La révolte en Iran tourne au carnage. 18 jours après le début des manifestations, les Mollahs auraient déjà tué entre 12 et 20.000 personnes selon des sources citées par la chaîne américaine CBS ce mercredi matin. Des milliers de civils ont été interpellés et certains ont été condamnés à la peine de mort.
Un enfer qui rappelle celui d'autres jeunes Iraniens qui, en 2022, avaient manifesté après la mort de la jeune Mahsa Amini, une jeune femme de 22 ans arrêtée quelques jours auparavant par la police des mœurs pour "port de vêtements inappropriés".
"J'ai subi des violences physiques, des violences sexuelles"
C'est le cas de Nazila Maroufian, journaliste iranienne en exil en France depuis octobre 2023. A l'époque, elle publie des articles qui remettent en cause la version officielle du régime sur la mort de la jeune femme et proteste en retirant son voile, ce qui lui a valu cinq arrestations.
Sur son bras désormais, figure un numéro : 209 23. Il correspond à sa cellule dans la prison d'Evin, dans laquelle elle est restée enfermée plusieurs mois à l'isolement. "J'ai subi des violences physiques, des violences sexuelles.
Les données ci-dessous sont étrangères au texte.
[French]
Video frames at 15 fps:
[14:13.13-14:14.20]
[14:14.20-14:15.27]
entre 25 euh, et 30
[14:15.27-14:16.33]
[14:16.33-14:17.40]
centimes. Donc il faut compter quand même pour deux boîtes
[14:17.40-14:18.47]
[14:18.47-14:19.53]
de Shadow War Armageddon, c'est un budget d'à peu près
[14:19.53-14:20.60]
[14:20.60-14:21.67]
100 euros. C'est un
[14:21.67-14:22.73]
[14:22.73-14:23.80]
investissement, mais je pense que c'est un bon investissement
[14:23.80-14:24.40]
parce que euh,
Mais ça peut être pire que ça", confie-t-elle au micro d'Europe 1.
Pour forcer les prisonniers à passer aux aveux, le régime simule leur exécution à mort. Nazila, les larmes aux yeux, se rappelle aussi des autres sévices subis par ses codétenus.
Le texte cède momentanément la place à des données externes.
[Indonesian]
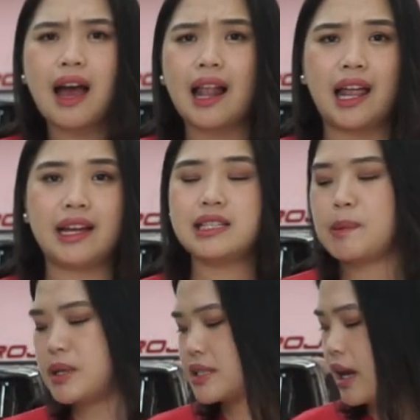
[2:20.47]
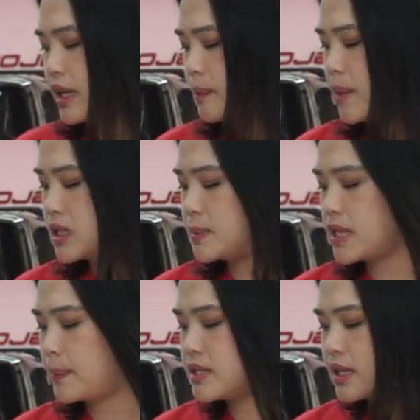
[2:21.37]
terhalangi sama sekali, masih
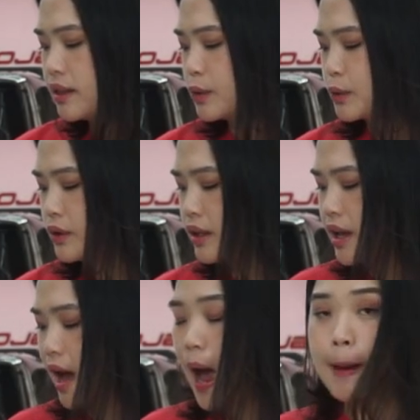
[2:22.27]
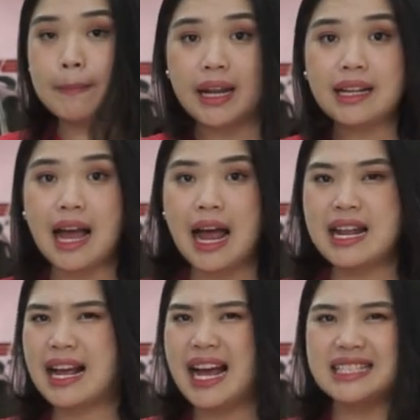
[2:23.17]
bisa dipencet tuh. Aman nggak
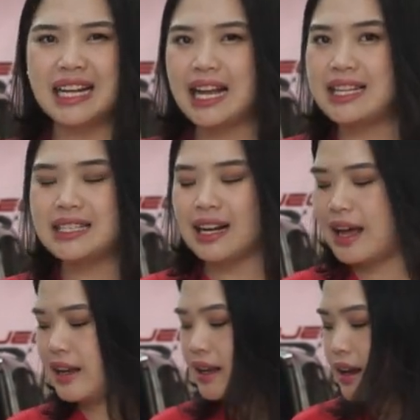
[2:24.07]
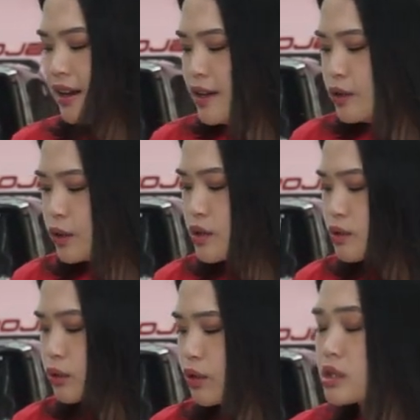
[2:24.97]
ada ganjel-ganjelan, terus
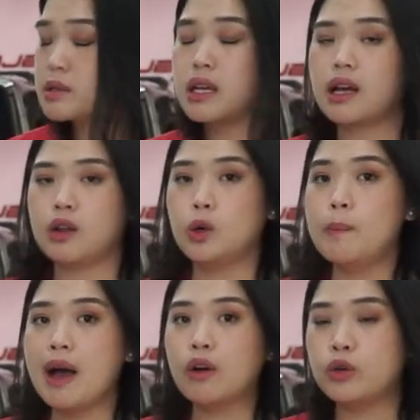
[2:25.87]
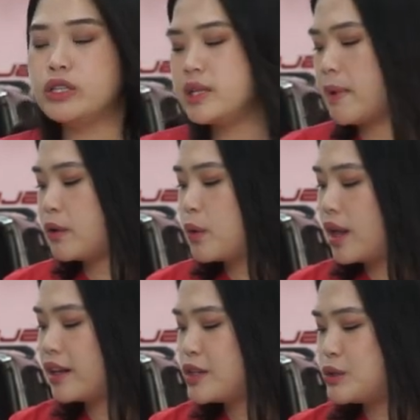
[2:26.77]
untuk uh, lubang kunci
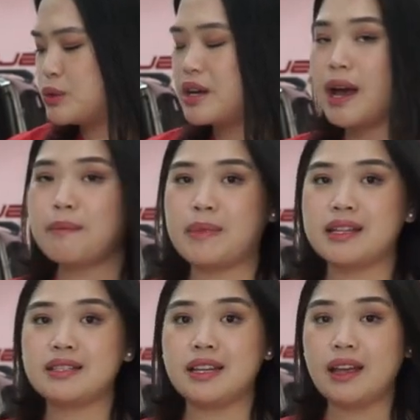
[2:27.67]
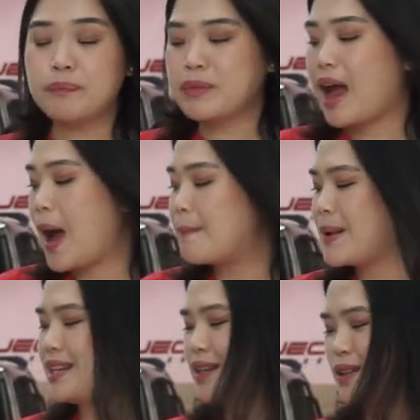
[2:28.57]
manualnya juga masih
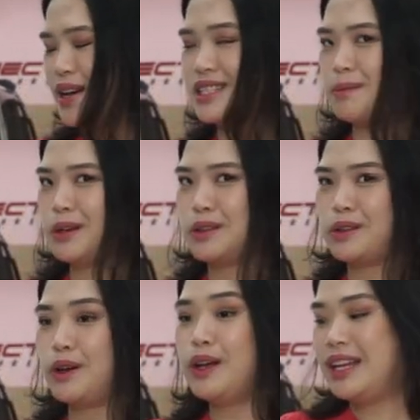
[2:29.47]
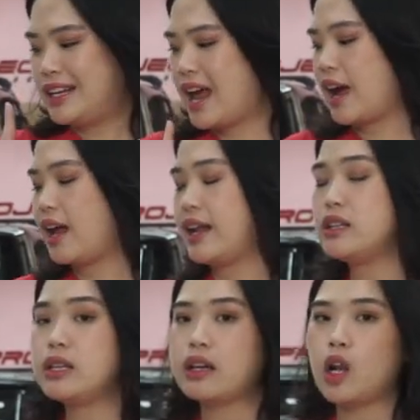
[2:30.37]
aman gitu ya sahabat Toto. Nah
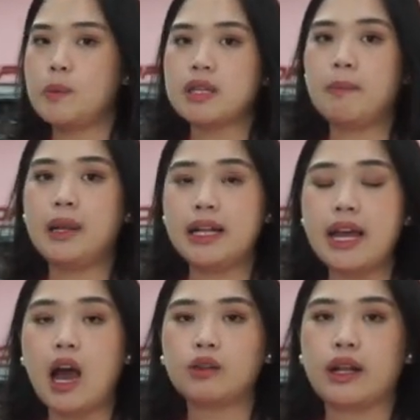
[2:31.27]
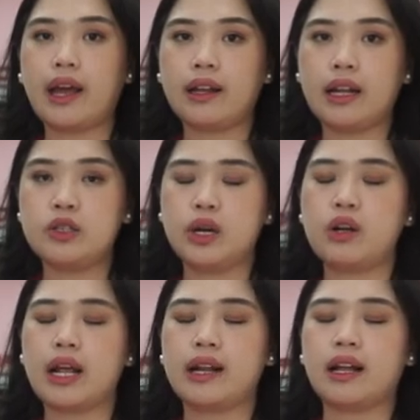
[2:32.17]
kalian kalau bisa beli outer handle juga
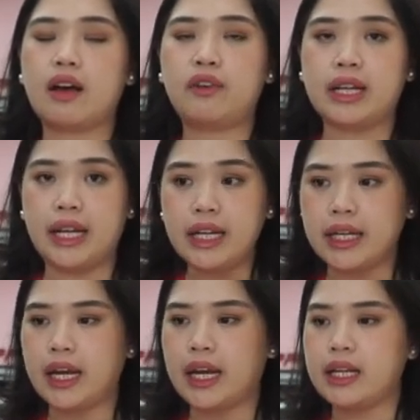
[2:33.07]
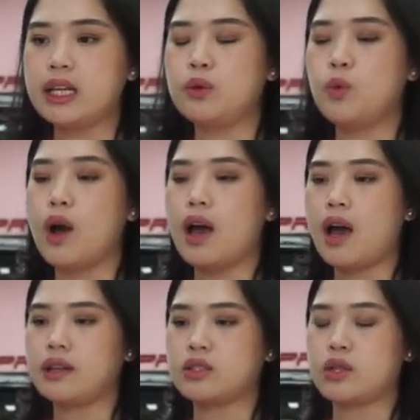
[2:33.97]
door handle cover ini, ini dua
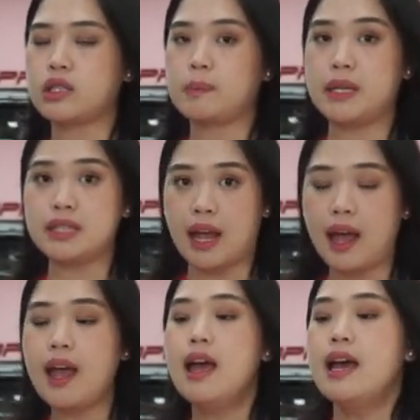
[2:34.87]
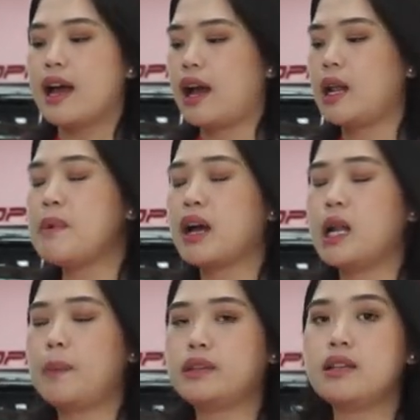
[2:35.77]
akses terpisah. Kalian bakal
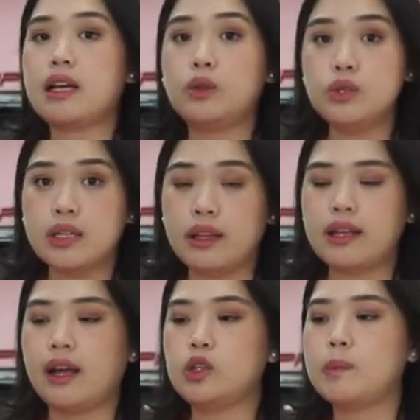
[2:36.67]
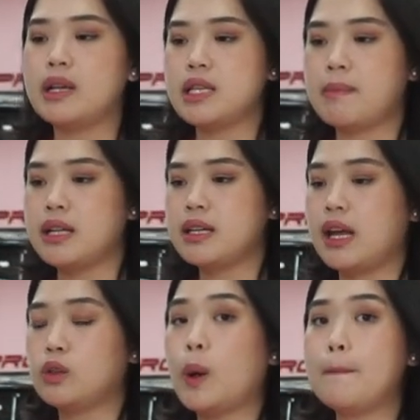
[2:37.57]
dapetin satu set yaitu
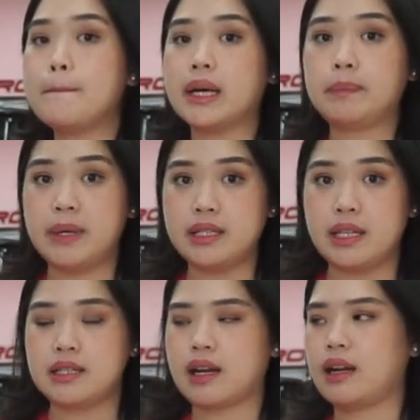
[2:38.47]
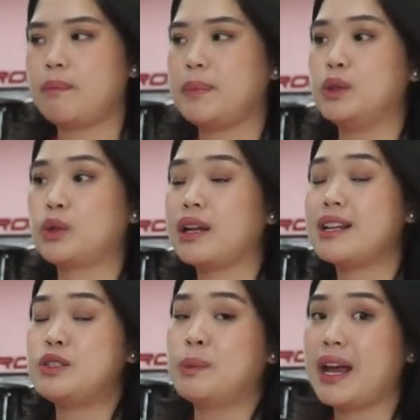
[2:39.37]
masing-masing itu empat pieces karena pintu kan
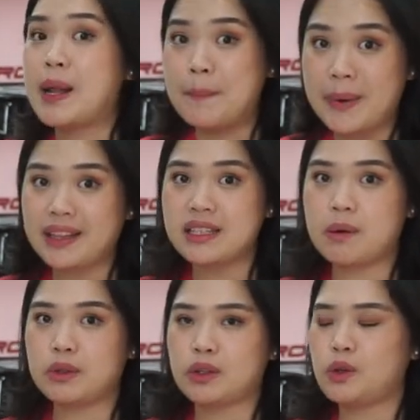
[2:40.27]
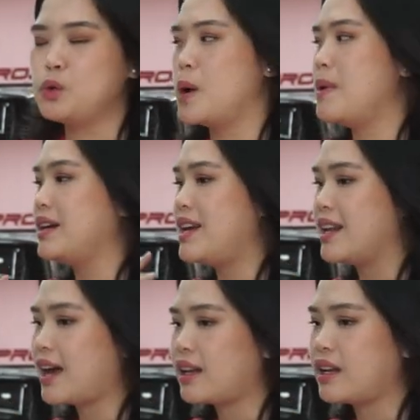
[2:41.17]
ada jumlahnya ada empat ya sahabat Toto, dua
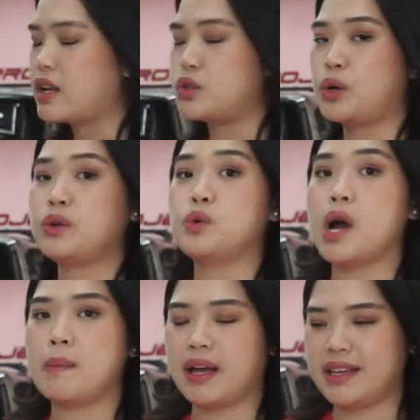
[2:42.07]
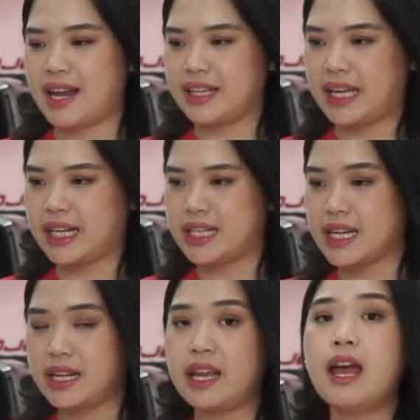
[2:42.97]
bagian kanan dan juga dua bagian kiri.
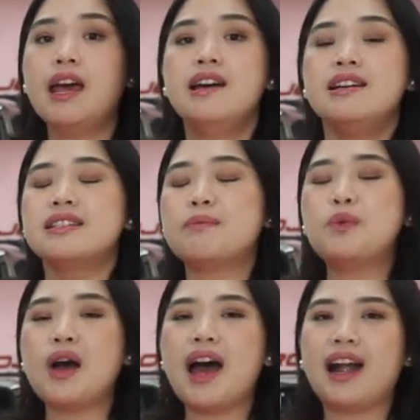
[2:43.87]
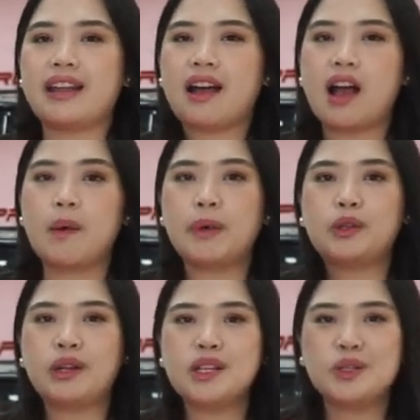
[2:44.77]
Jadi semua area dalam
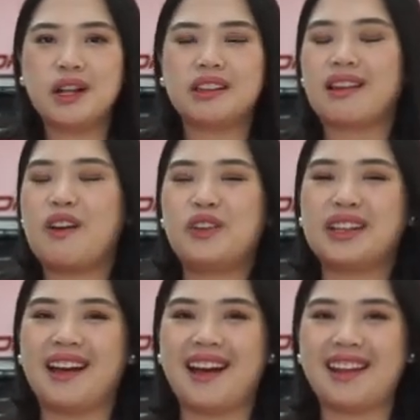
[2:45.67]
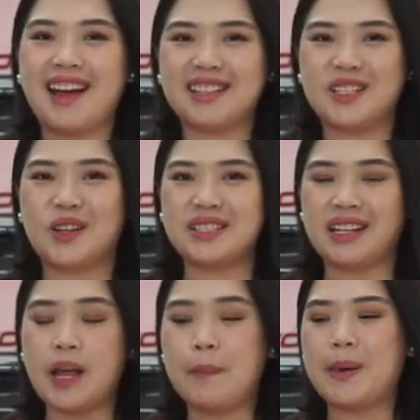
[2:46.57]
pintunya sudah tercover dengan aksesoris
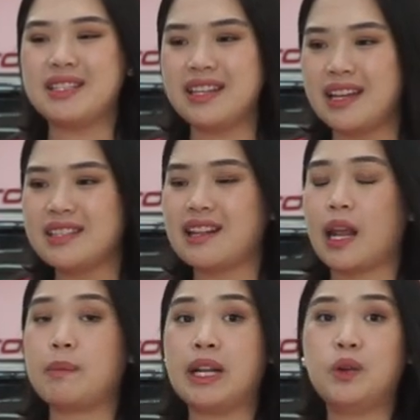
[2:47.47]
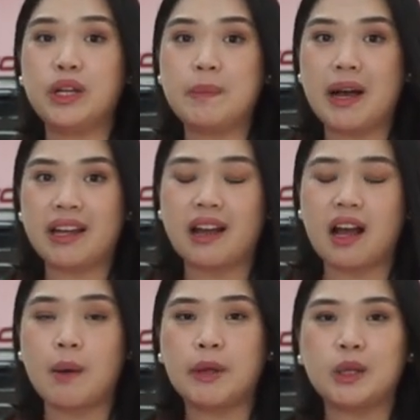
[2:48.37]
ini yang pastinya selain melindungi bagian
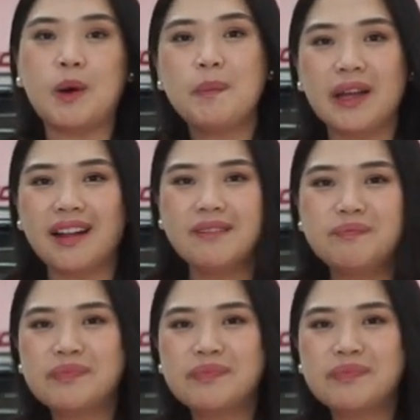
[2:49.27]
gagang pintu mobil,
Un combat qui continue, même à l'étranger
"Quand j’étais à la prison d’Evin, j’ai rencontré une fille qui a été transportée trois fois à l’hôpital, elle a dit qu’ils l’ont forcée à prendre des médicaments, et ils utilisent les chocs électroniques", raconte-t-elle. Des violences physiques, sexuelles, mais aussi psychologiques, le régime n'hésitant pas à faire pression sur les familles.
"Ils ont forcé ma famille pour aller dans le bureau de renseignement et aujourd'hui, ils menacent toujours ma famille, notamment mon petit frère", conclut Nazila Maroufian. Même en exil, la jeune journaliste est toujours intimidée par le régime. Mais elle l’affirme : elle continuera de résister.